His overactive id is not helping matters. Slater (Denis Leary), an irascible patient bitter about a botched filling, starts appearing uninvited by his side. Seen only by Dave, the hectoring apparition feeds his fears and gives the cuckold unwanted advice that ranges from taking a lover to killing the no-good adulteress. It takes a while, but the goading cracks Dave’s calm. “I could kill you,” he mutters to Dana, prodded by a sneering Slater. That small detonation freezes the family at the dinner table and cements Slater’s place in Dave’s increasingly addled mind.
Eschewing the loopy romanticism of his past efforts, Rudolph displays admirable restraint in representing domestic drudgery. Built on Dave’s silences and inaction, The Secret Lives of Dentists is keenly attuned to the clamorous rhythm of family life. The incessant warbling of the Hurst brood is nothing more than life’s background music to their parents. (As the sisters, Gianna Beleno, Cassidy Hinkle, and Lydia Jordan, turn in three excellent child performances.)
Even more impressive than the display of the quotidian is the pitch-perfect rendition of a marriage in stasis. Dave’s cozy groove appears to be Dana’s miserable rut. In a rare moment of shared introspection, Dana confides in Dave on married life: “It just keeps getting smaller and smaller.” Later, as the two lie in bed together, a disconsolate Dave whispers The Secret Lives of Dentists‘ most heartbreaking line: “I’m sorry I’m me.”

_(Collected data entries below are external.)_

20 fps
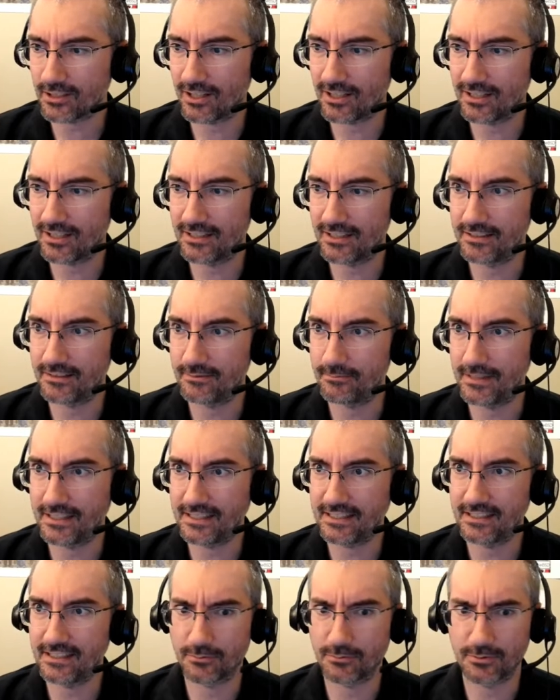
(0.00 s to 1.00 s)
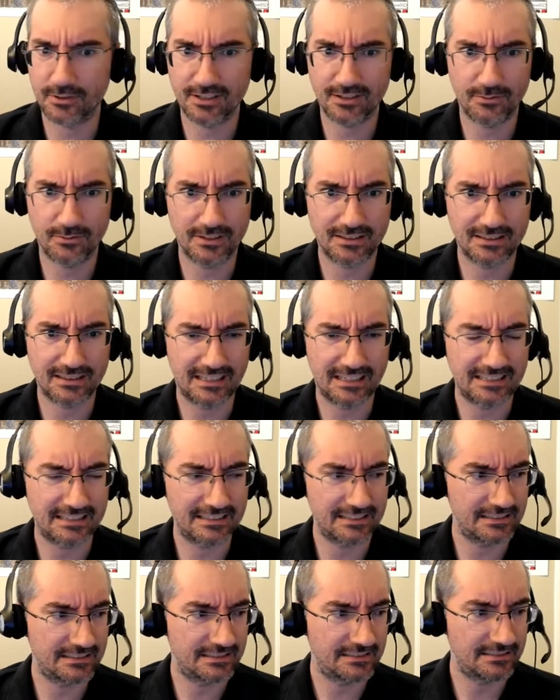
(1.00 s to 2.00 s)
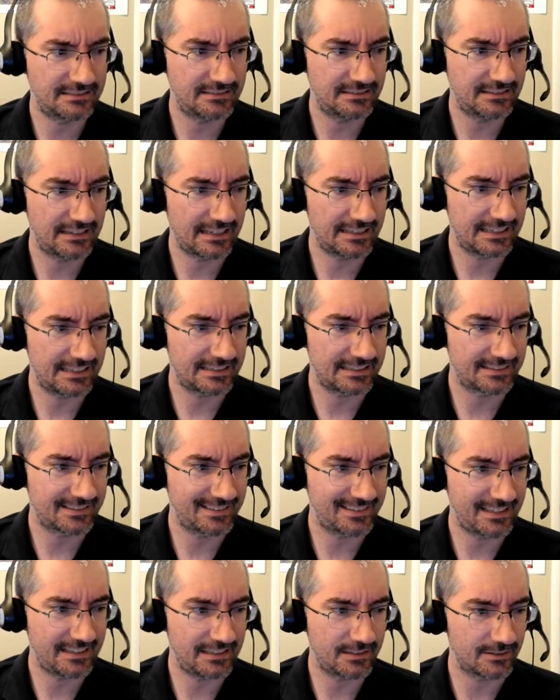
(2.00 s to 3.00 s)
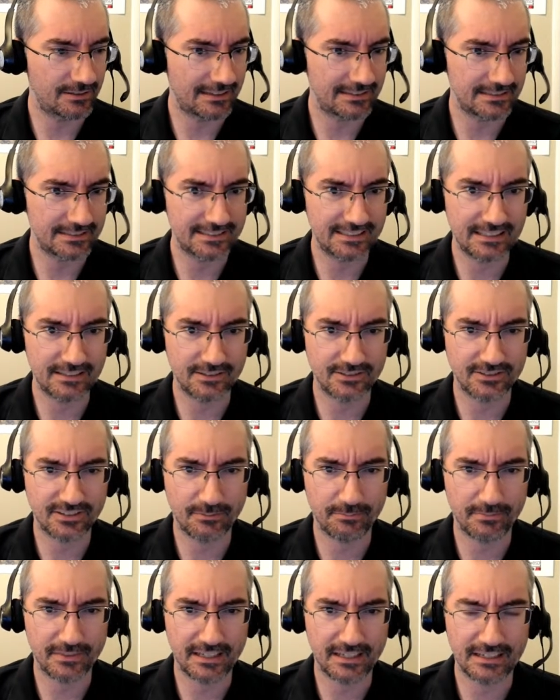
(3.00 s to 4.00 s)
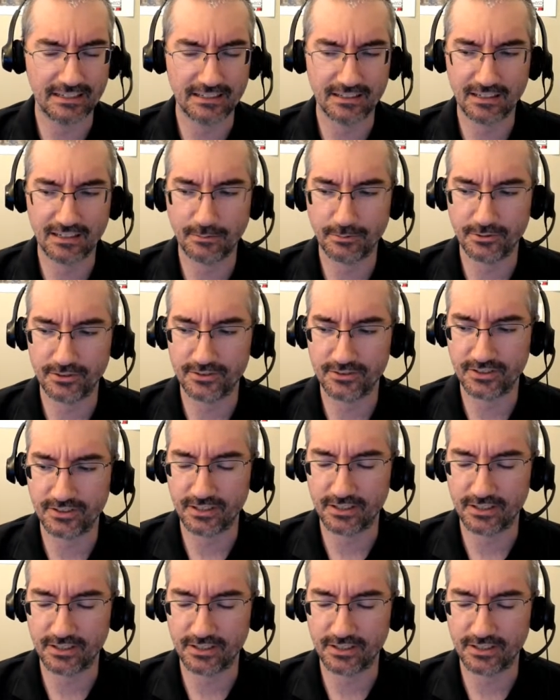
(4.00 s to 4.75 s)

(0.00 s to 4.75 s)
on making it work with LXC or LXD or something a couple years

It wouldn’t work so well if it weren’t for Rudolph’s estimable leads. Wearing a mustache that screams, “Cheat on me!” Scott stops well short of playing Dave as a laughable caricature. His dentist is an astounding creation, an archetypal family man whose passivity is as frustrating as comprehensible. Coming off his tour de force as a loquacious cad in Dylan Kidd’s 2002 comedy Roger Dodger, Scott’s turn here represents a stunning 180 and seals his reputation as one of the best American actors of his generation.

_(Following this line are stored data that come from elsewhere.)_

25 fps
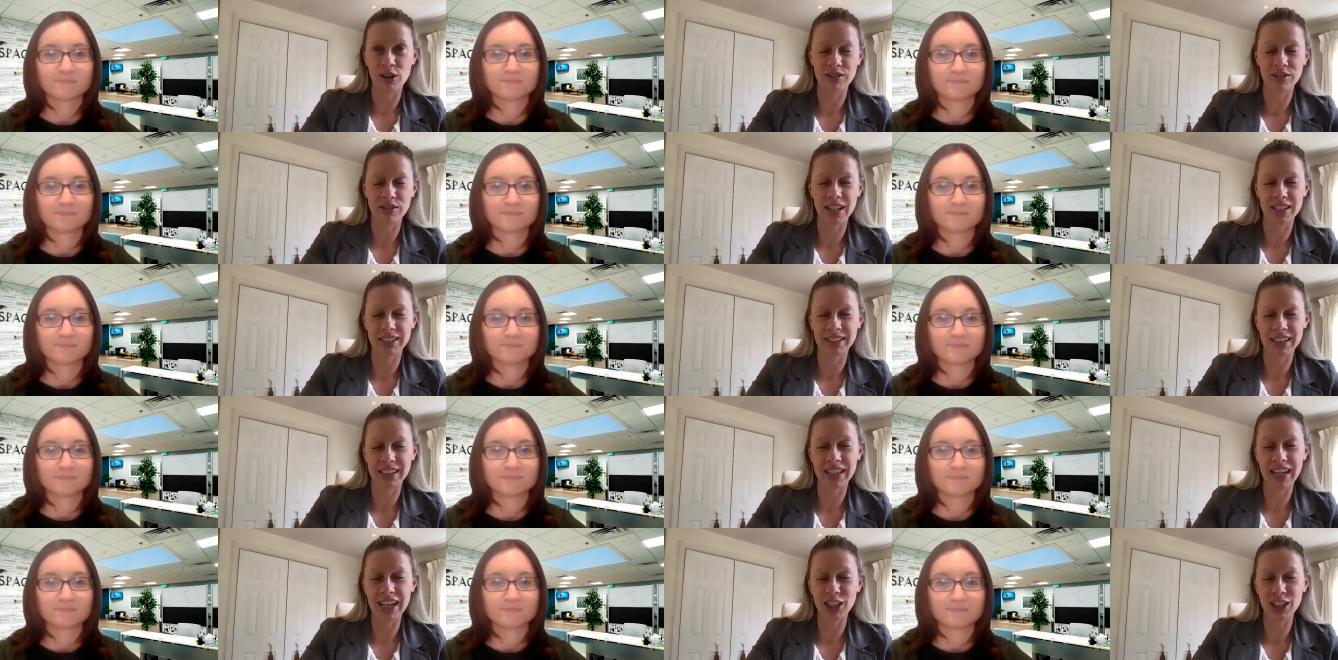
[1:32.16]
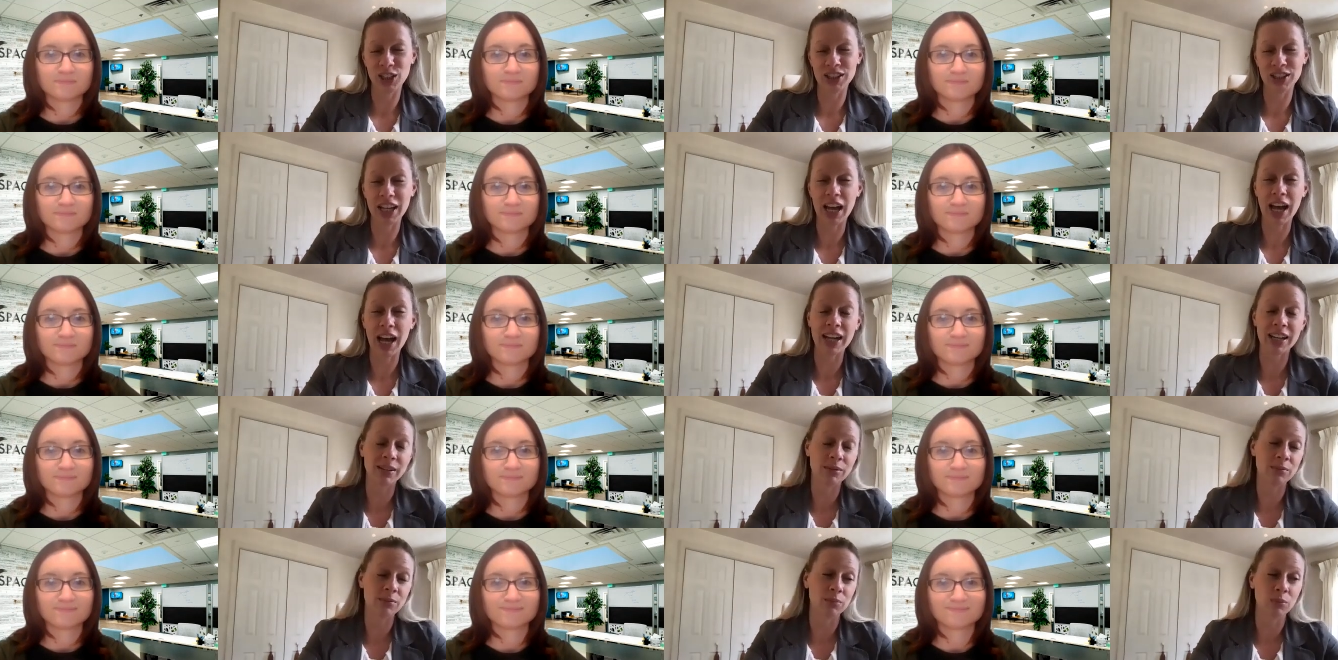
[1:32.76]
Speaker 1: designations.
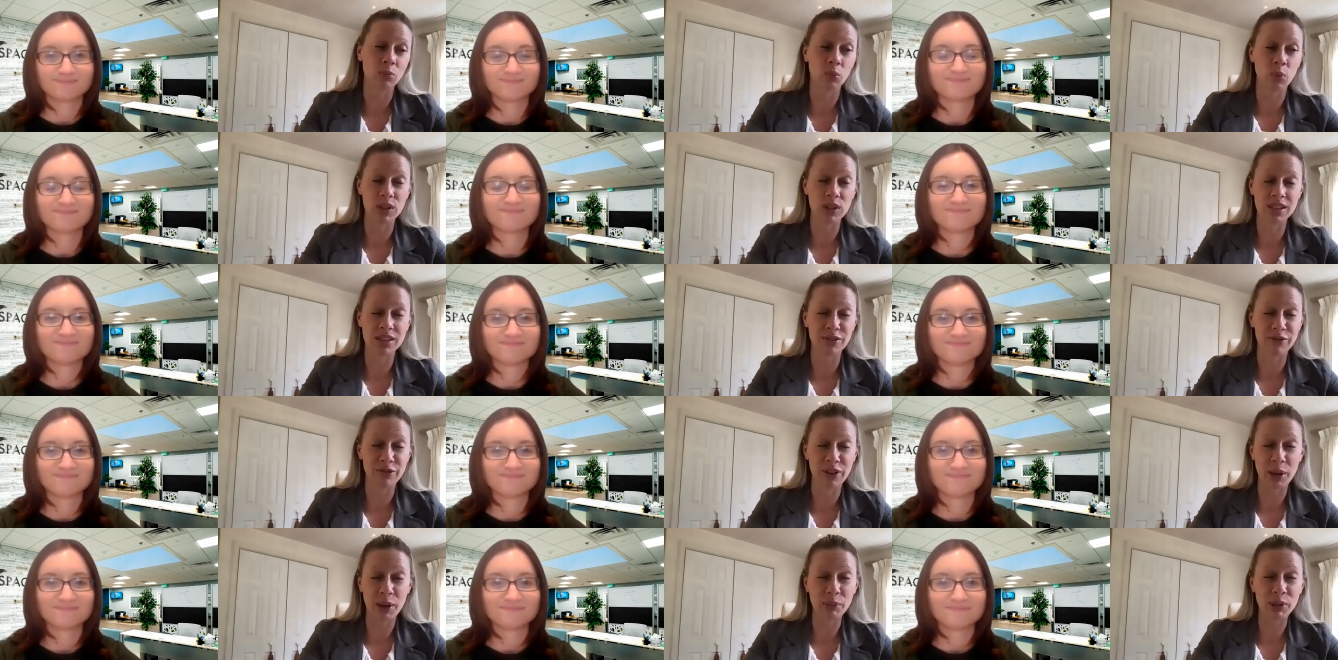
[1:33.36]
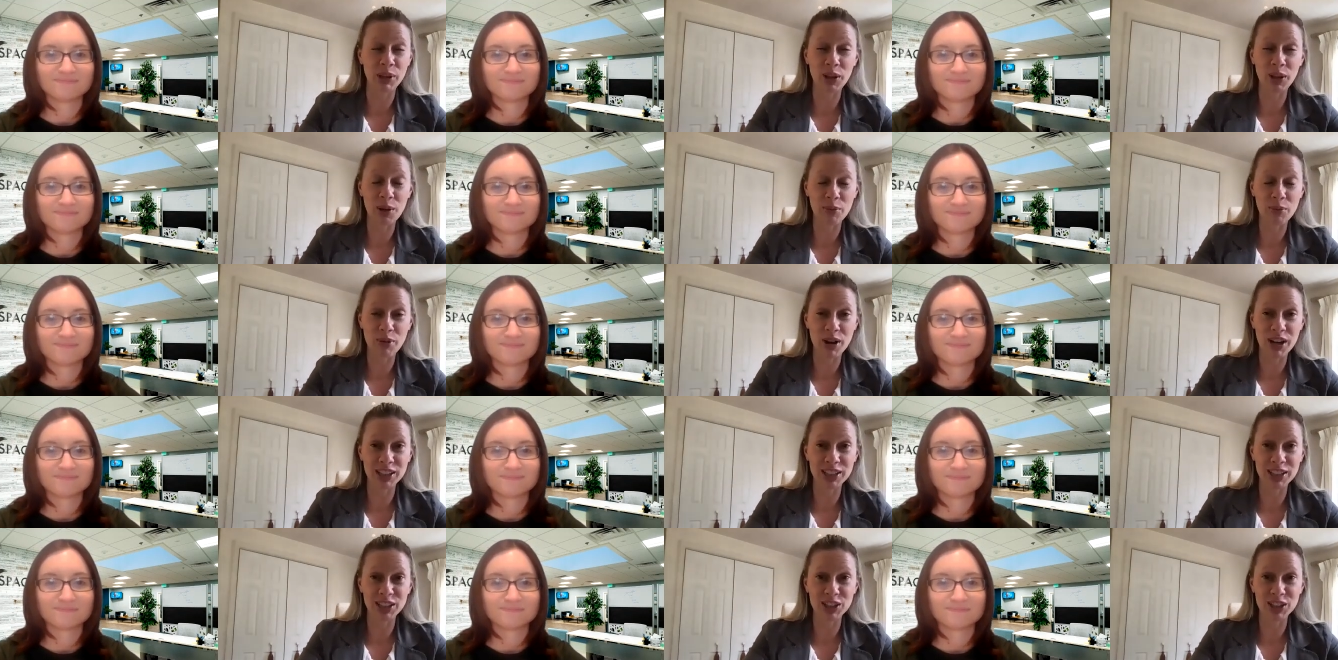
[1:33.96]
I was the family law
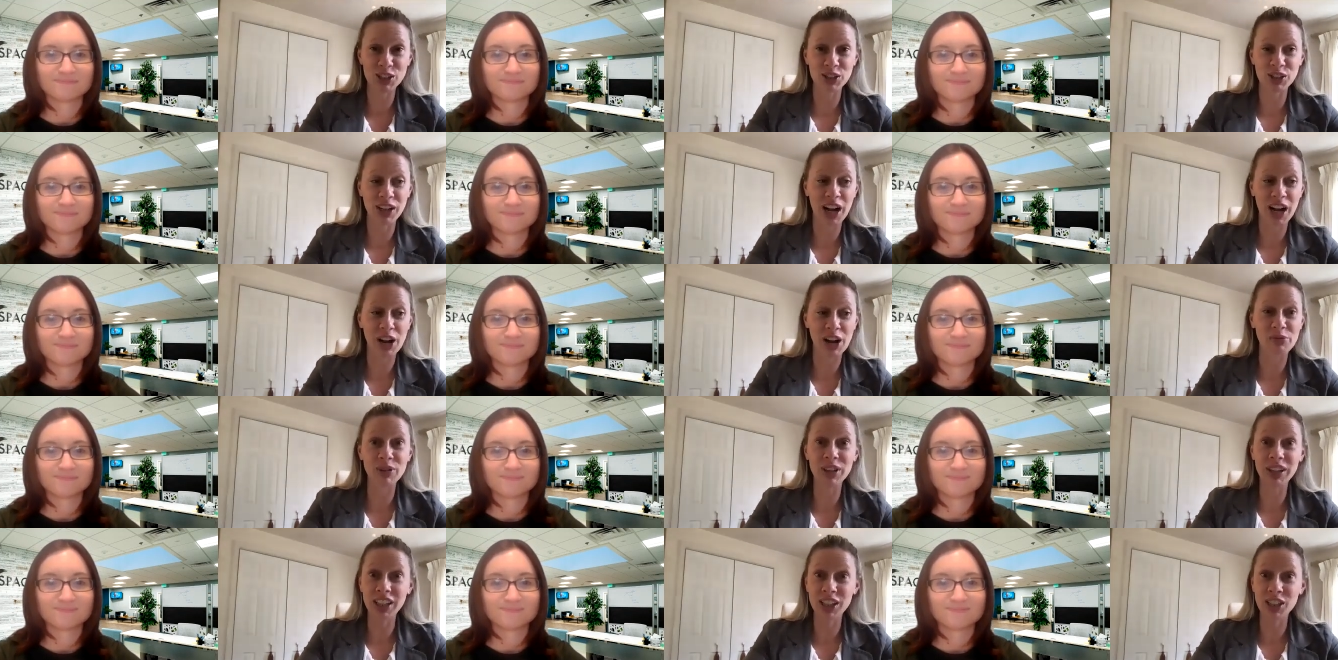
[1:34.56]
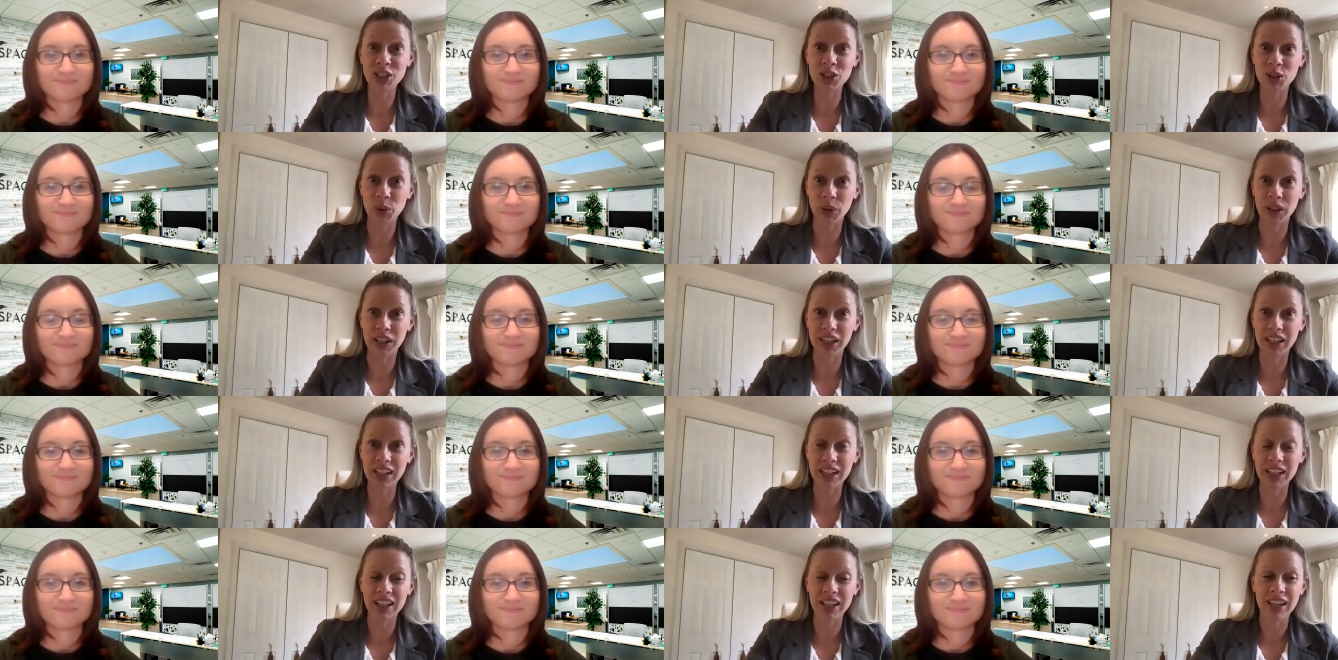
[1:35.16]
practitioner and I really enjoyed
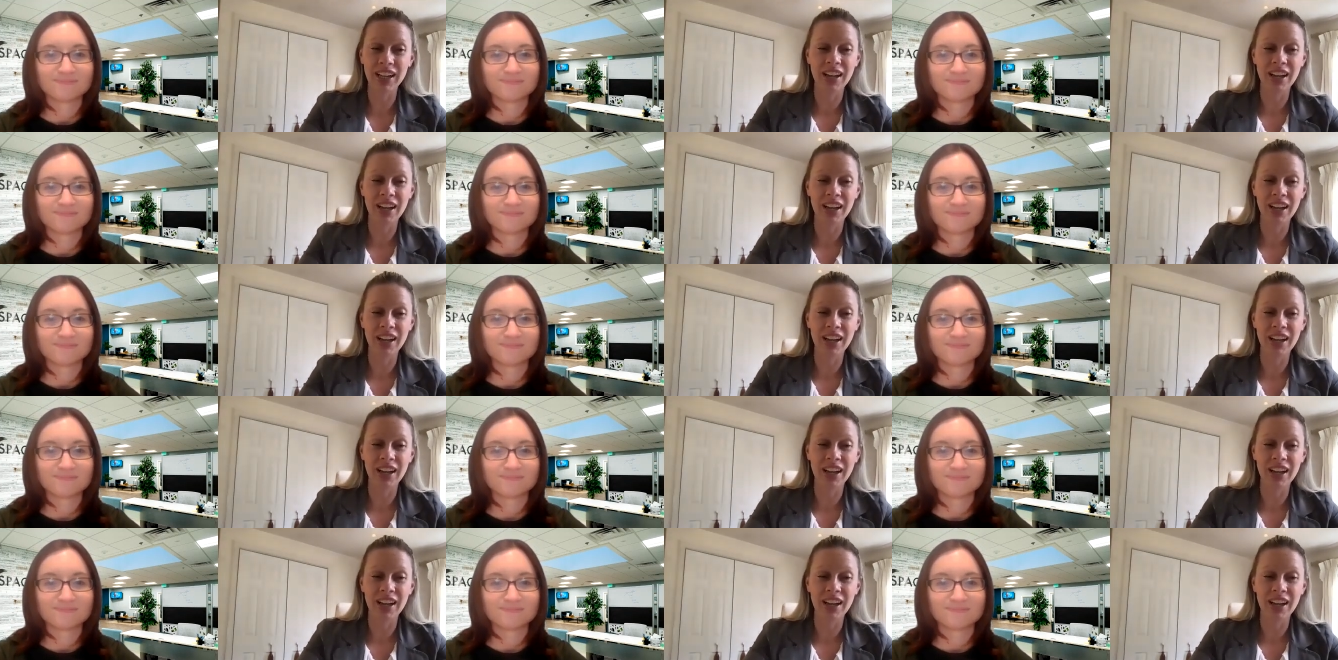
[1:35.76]
it.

The luminous Davis manages to hold serve – and may have the more difficult job of the two. Radiating normalcy and disquiet, she lends Dana a mysterious sheen that fuels Dave’s suspicion and makes her much more attractive to him (and us). Driven by Dave’s interior monologue, The Secret Lives of Dentists requires that Dana be familiar yet utterly unknowable. (It also begs the question of what the story would look like from her vantage.)

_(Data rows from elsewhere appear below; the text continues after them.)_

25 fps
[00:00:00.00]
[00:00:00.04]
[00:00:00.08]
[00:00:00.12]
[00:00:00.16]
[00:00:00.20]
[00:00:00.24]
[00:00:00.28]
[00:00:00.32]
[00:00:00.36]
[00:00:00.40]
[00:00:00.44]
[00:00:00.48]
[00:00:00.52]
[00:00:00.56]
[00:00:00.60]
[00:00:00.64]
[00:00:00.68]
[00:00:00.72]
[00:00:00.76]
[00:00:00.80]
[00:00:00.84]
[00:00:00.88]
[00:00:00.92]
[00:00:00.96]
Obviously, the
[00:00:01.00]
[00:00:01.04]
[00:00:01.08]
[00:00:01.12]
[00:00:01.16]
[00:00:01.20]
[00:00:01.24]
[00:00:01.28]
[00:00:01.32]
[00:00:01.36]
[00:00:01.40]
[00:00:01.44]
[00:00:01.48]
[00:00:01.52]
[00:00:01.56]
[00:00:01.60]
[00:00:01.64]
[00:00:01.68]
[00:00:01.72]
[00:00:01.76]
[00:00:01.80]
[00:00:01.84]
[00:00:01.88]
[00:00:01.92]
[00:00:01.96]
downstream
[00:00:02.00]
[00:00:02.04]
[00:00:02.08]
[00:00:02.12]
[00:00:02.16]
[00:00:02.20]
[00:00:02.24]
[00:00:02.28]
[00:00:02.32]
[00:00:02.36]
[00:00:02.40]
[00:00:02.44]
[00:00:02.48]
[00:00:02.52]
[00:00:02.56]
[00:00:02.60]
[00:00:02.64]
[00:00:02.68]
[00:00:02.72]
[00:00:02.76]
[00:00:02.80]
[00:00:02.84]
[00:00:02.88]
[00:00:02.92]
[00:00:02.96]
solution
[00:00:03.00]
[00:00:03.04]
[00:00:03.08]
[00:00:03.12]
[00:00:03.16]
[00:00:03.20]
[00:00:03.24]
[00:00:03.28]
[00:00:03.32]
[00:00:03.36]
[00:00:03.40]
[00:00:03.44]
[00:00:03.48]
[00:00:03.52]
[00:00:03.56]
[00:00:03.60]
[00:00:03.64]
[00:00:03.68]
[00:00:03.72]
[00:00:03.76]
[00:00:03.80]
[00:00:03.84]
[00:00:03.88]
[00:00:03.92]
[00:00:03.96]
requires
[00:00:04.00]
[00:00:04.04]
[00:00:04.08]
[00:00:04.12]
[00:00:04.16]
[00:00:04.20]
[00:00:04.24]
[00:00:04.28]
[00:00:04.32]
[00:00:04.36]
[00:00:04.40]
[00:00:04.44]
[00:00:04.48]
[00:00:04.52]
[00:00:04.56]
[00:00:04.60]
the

Undeniably plangent though it is, a conceptual blemish mars The Secret Lives of Dentists. The overused trope of the id running amok is beyond unnecessary: it betrays a lack of imagination. It certainly doesn’t help that Slater wears what looks like Tyler Durden’s jacket throughout. (When asked at a Q&A about the resemblance to the Fight Club character, Rudolph pled ignorance, saying he hadn’t seen it.)
As funny as some of Leary’s shtick is, the device is woefully lame. Particularly atrocious is a sequence in which Dave imagines his assistant (Robin Tunney) as a curvy torch singer (with Slater on trumpet), crooning “Fever” as he and the family suffer through a nasty case of the flu. Astonishingly literal-minded, the fantasy sequences break the film’s spell. If Dave’s taciturnity is The SecretLives of Dentists‘ keystone, then overexplication nearly sinks it.
The Secret Lives of Dentists‘ virtues are nowhere more apparent than in its beauty of a climax when Dave gathers the gumption and finally asks his wife, “Are you leaving or staying?” Sitting at opposite ends of the dinner table, the distance between the two seems like miles, and only the baby’s wail upstairs suggests a common destiny. One of the best scenes of marital brinkmanship ever filmed, it’s emblematic of the film’s understated integrity. When it’s not tarting up its quiet truths with cheap conceits, Rudolph’s portrait of a marriage on the brink proves uncommonly perceptive.